Database Quick Query

A wrapper over various database connector libraries for quickly performing queries for analysis. The package leverages polars and connectorx for their speed when handling Big data.

Environment Variables

Example environment variable setup

# path to private key
$env:DBQQ_PRIVATE_KEY = ".\private_key.pem" or ".\private_key.der" or "none"
# path to connections, supports encrypted or flat yaml files
$env:DBQQ_CONNECTORS = ".\connections.dbqq" or ".\connections.yaml"
# if we have aws parameter store configuration
$env:DBQQ_SSM_NAME= "name of parameter"

Initialization

Connections are loaded dynamically, and are initially blank within the connection files

# dbqq/connectors/databricks.py etc.

#! begin inject regex

#! end inject regex

To initialize connections, simply install the package and run the command

dbqq-initialize-connectors

As an example, after importing the package the configured connections should now be visible within the connection files. The following will be the result of an initialization given the configs in the Connection Configuration section.

# dbqq/connectors/databricks.py

#! begin inject regex

class preprod(_general_connector):
    source: str = 'preprod'

class prod(_general_connector):
    source: str = 'prod'

class test(_general_connector):
    source: str = 'test'

class dev(_general_connector):
    source: str = 'dev'

#! end inject regex

Connection Configuration

To configure login details for various databases fill out the following required details into a .yaml (optionally now encrypt the file and delete the yaml) and set the environment variable DBQQ_PRIVATE_KEY to the location of the file.

databricks:
  dev:
    access_token: "*******"
    http_path: "*******"
    server_hostname: "*******"
  test:
    access_token: "*******"
    http_path: "*******"
    server_hostname: "*******"
  preprod:
    access_token: "*******"
    http_path: "*******"
    server_hostname: "*******"
  prod:
    access_token: "*******"
    http_path: "*******"
    server_hostname: "*******"
mssql:
  conn1:
    authentication_type: "*******"
    database: "*******"
    driver: "*******"
    hostname: "*******"
    password: "*******"
    port: "*******"
    username: "*******"
  conn2:
    authentication_type: "*******"
    database: "*******"
    driver: "*******"
    hostname: "*******"
    password: "*******"
    port: "*******"
    username: "*******"
oracle:
  conn1:
    authentication_type: "*******"
    connection_type: "*******"
    database: "*******"
    hostname: "*******"
    password: "*******"
    port: "*******"
    role: "*******"
    username: "*******"
  conn2:
    authentication_type: "*******"
    connection_type: "*******"
    database: "*******"
    hostname: "*******"
    password: "*******"
    port: "*******"
    role: "*******"
    username: "*******"

Parameter Stores

Parameters can be extracted from the AWS Parameter Store, which overrides local configs. To retrieve the parameters, set the name and the region. By default, the region is set to `ap-southeast-2``.

$env:DBQQ_SSM_NAME="name"
$env:DBQQ_SSM_REGION="region"

Encrypting Configs

It is probably not the best idea to store passwords as a flat file on your local computer. We have added the ability to encrypt configuration files via the dbqq-encrypt-yaml.exe.
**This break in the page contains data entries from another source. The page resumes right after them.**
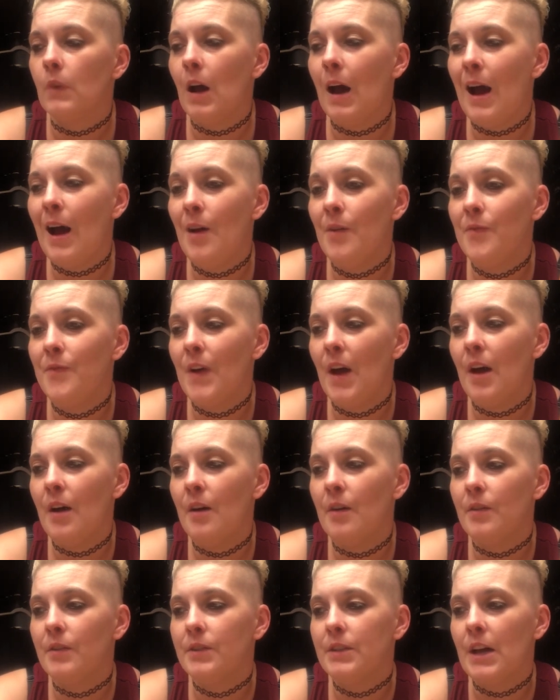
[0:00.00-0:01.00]
I
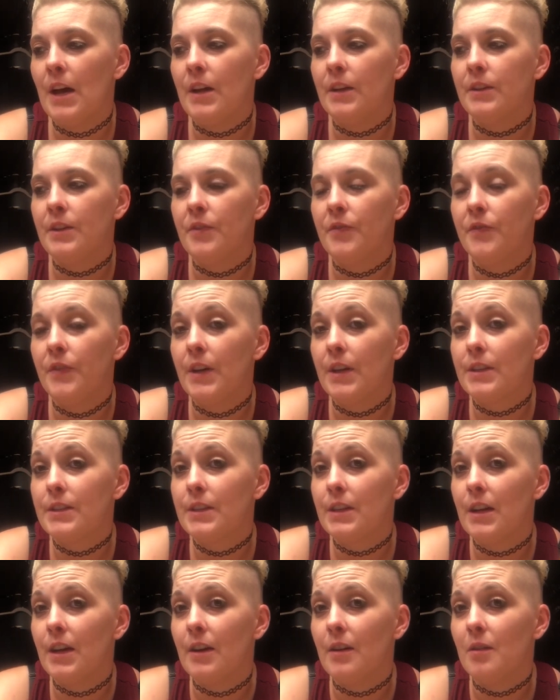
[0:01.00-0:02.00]
found that the
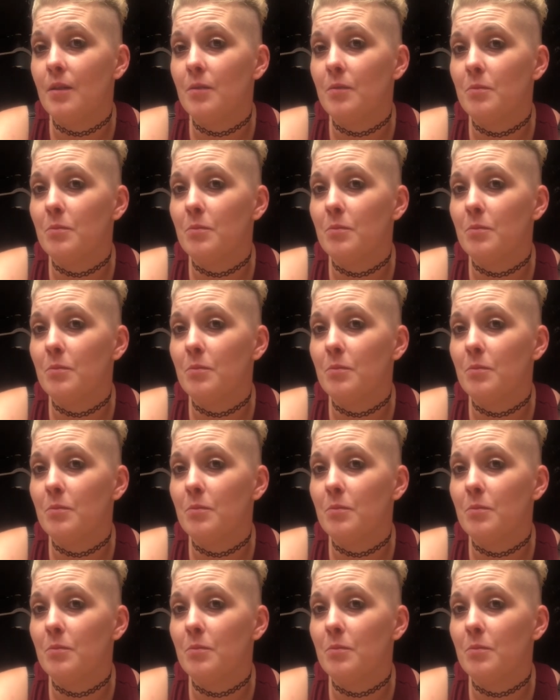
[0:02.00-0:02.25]
Fix-It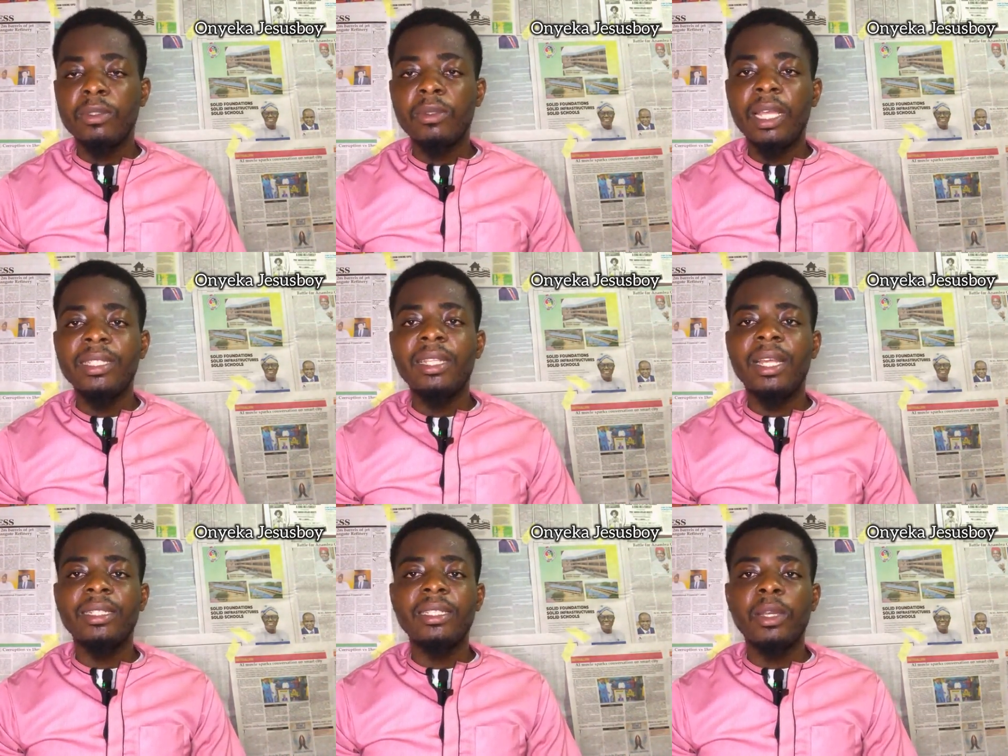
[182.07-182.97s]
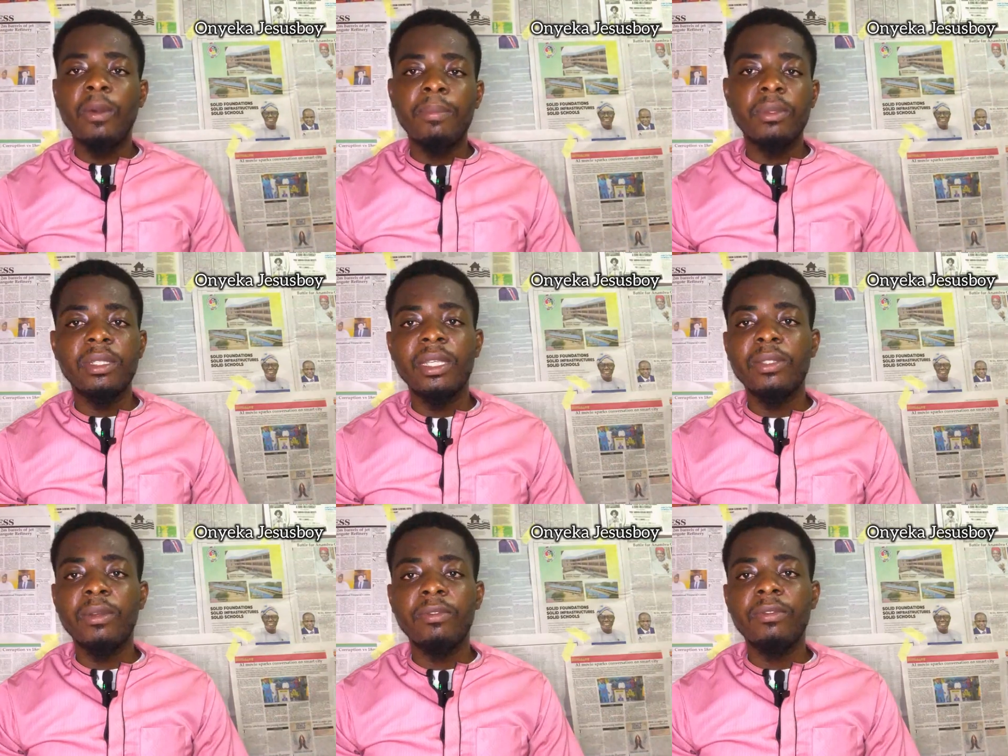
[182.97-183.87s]
So that is like the second
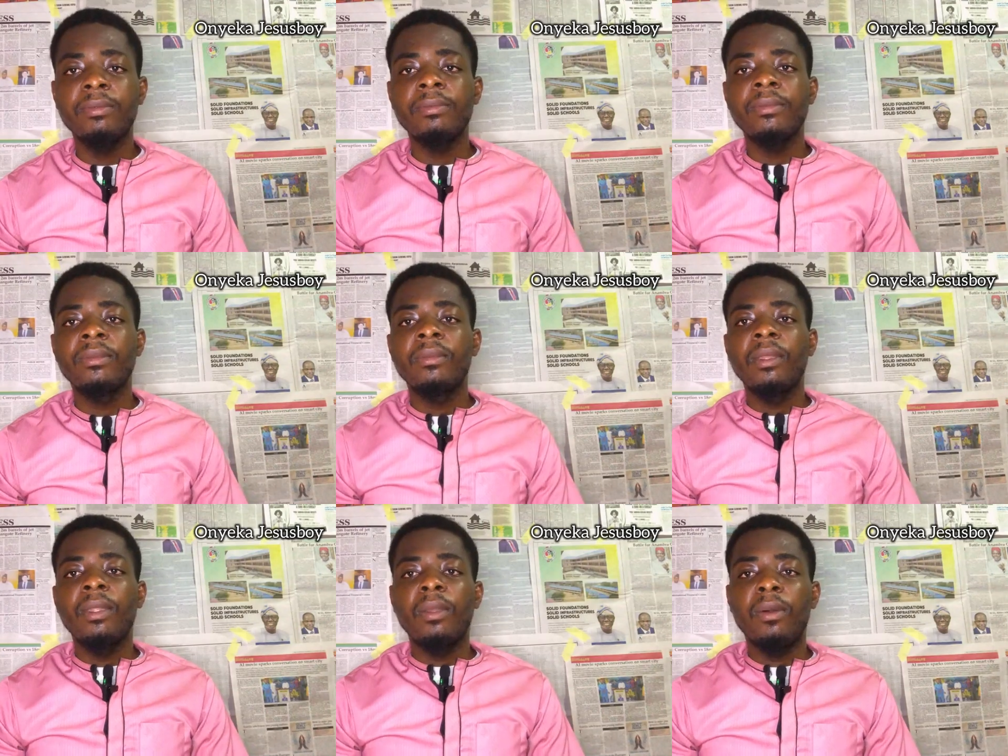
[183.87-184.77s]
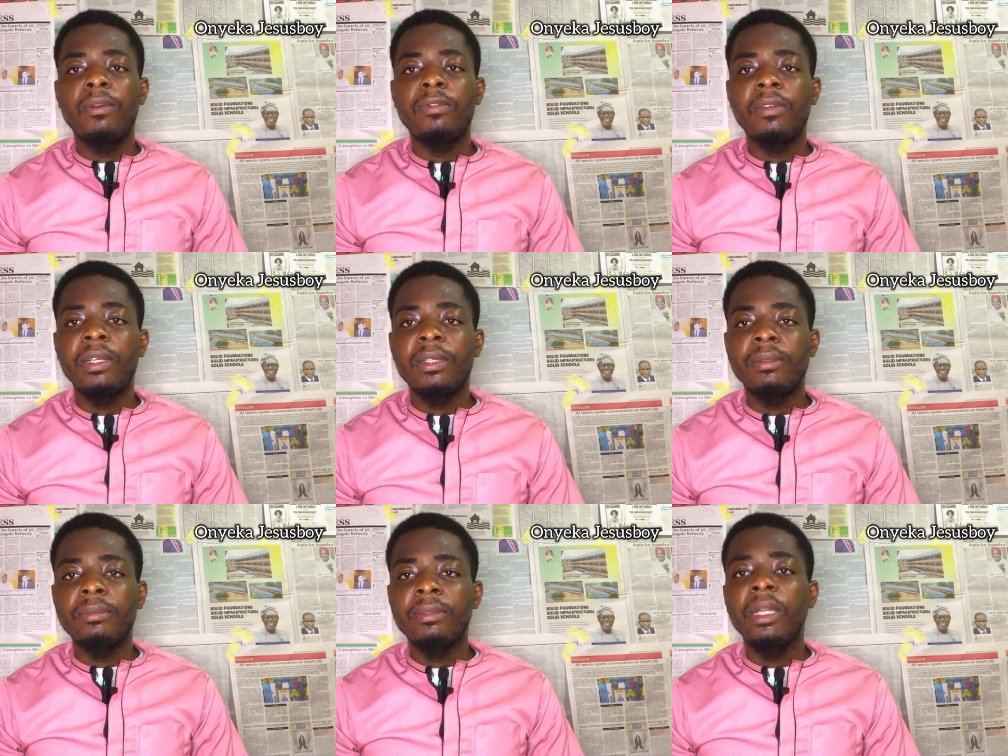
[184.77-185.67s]
process of
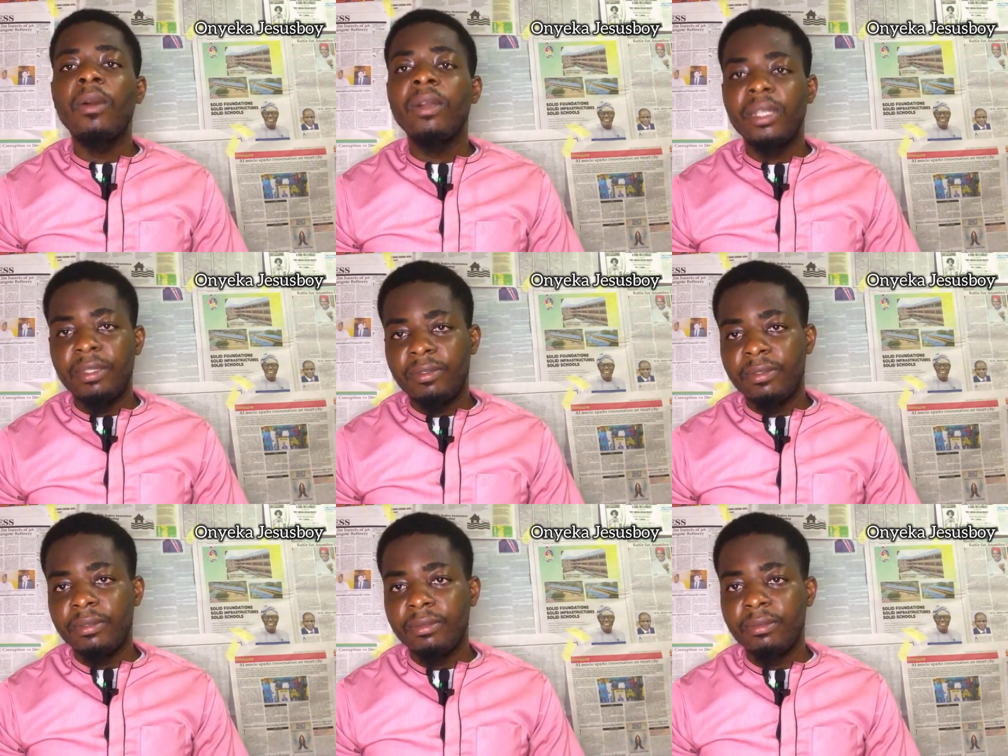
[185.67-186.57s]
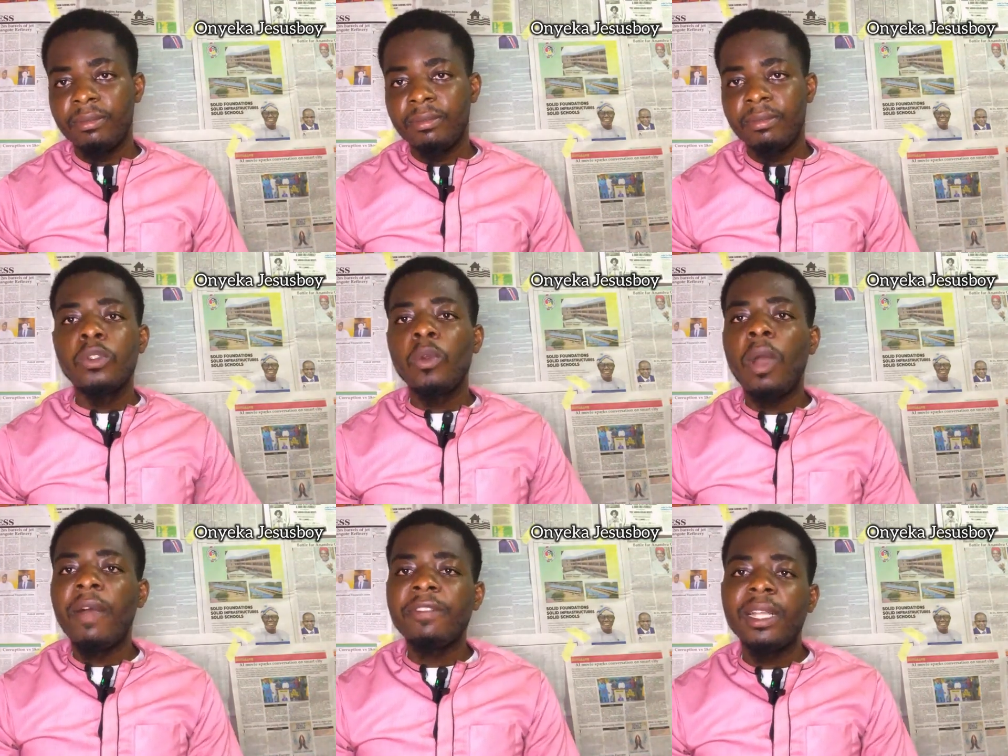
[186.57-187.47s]
the conclave. So
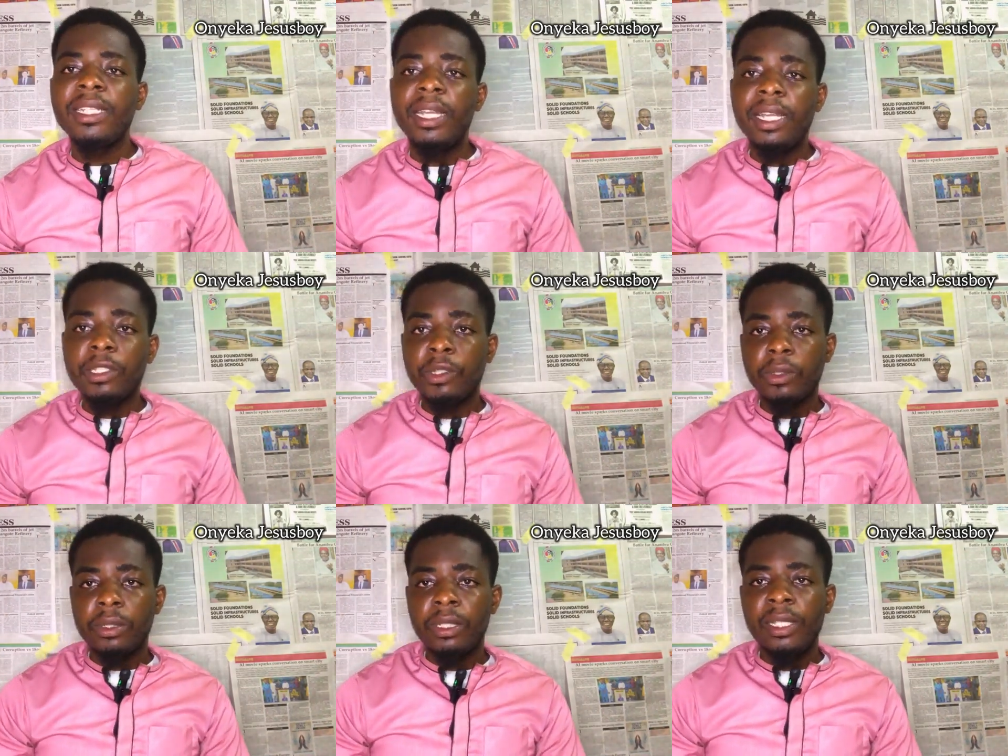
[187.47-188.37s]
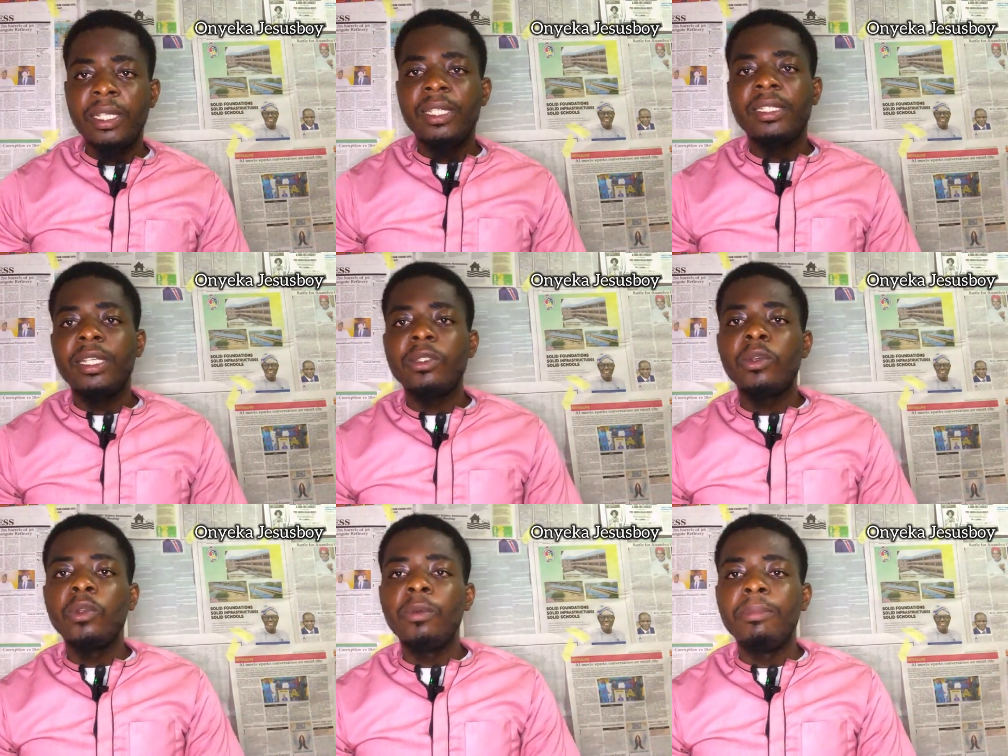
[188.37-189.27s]
after the election, there's
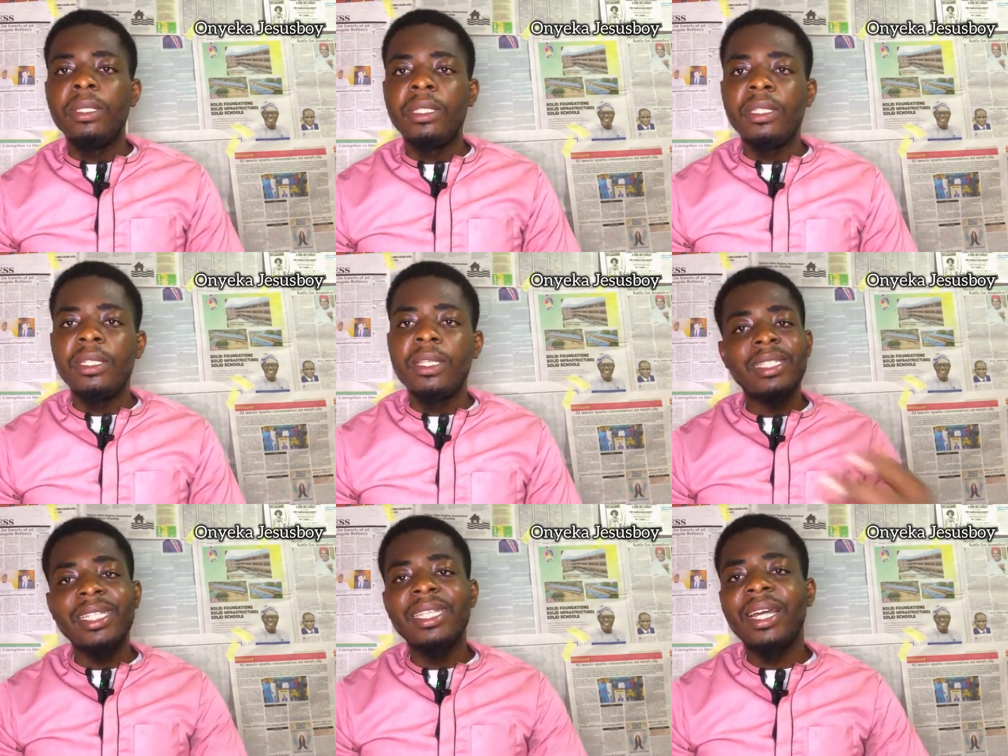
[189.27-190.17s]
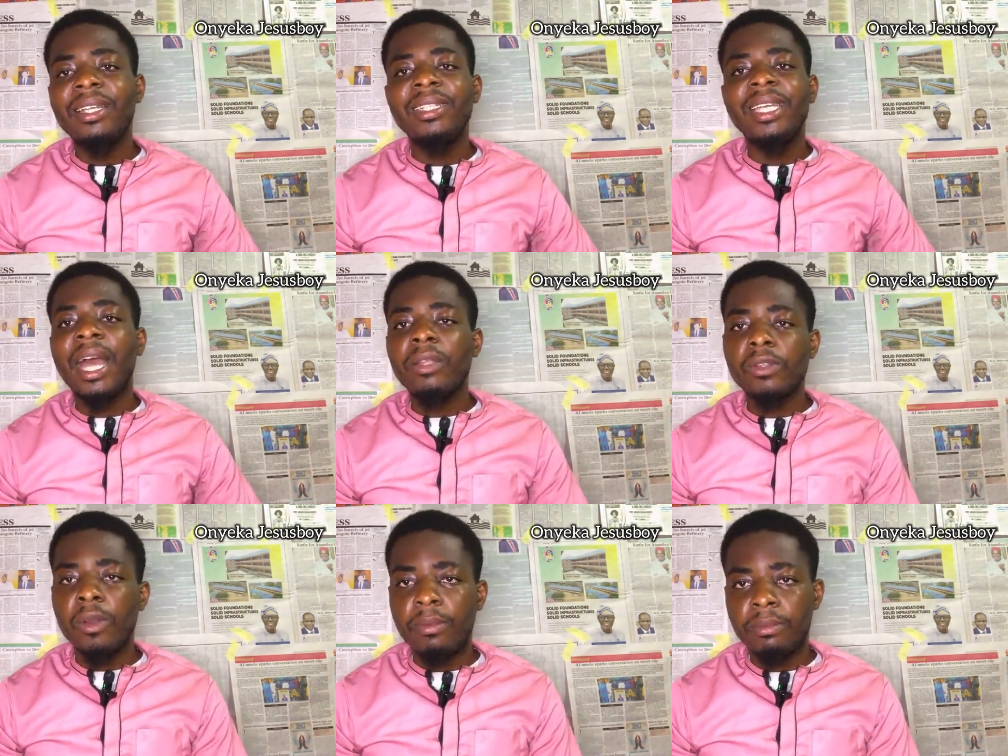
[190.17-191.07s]
going to be signaling the
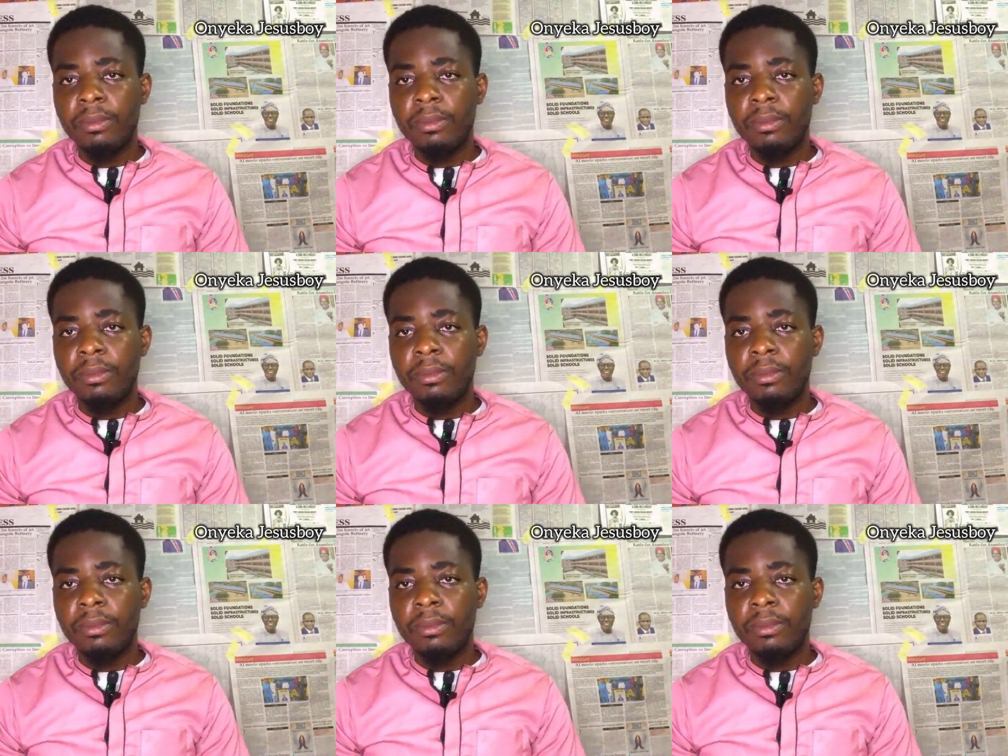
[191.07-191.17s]
outcome.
Creating Private and Public Keys

Before we can encrypt our configuration file we need to create both private and public keys. For our example let's say we have a working directory with the following configuration file

C:\devops> ls

Mode                 LastWriteTime         Length Name
----                 -------------         ------ ----
-a----                                            config.yaml

create a folder called keys

C:\devops> mkdir keys

we can use the dbqq-write-keys.exe method to generate the private and public keys

C:\devops> dbqq-write-keys -l './keys' -k 1024 # supports der or pem call -h for help
C:\devops> ls keys
Mode                 LastWriteTime         Length Name
----                 -------------         ------ ----
-a----                                            private_key.der
-a----                                            public_key.der

Encrypting The Configuration File

Apply dbqq-encrypt-yaml on the config file with the generated private key

C:\devops> dbqq-encrypt-yaml 'config.yaml' './keys/private_key.der'
C:\devops> ls keys
Mode                 LastWriteTime         Length Name
----                 -------------         ------ ----
-a----                                            config.dbqq

Finally secure the private key

Connectors

The connectors module reads from the configuration files, categorizing the details into (currently) either an oracle, mssql or databricks connection.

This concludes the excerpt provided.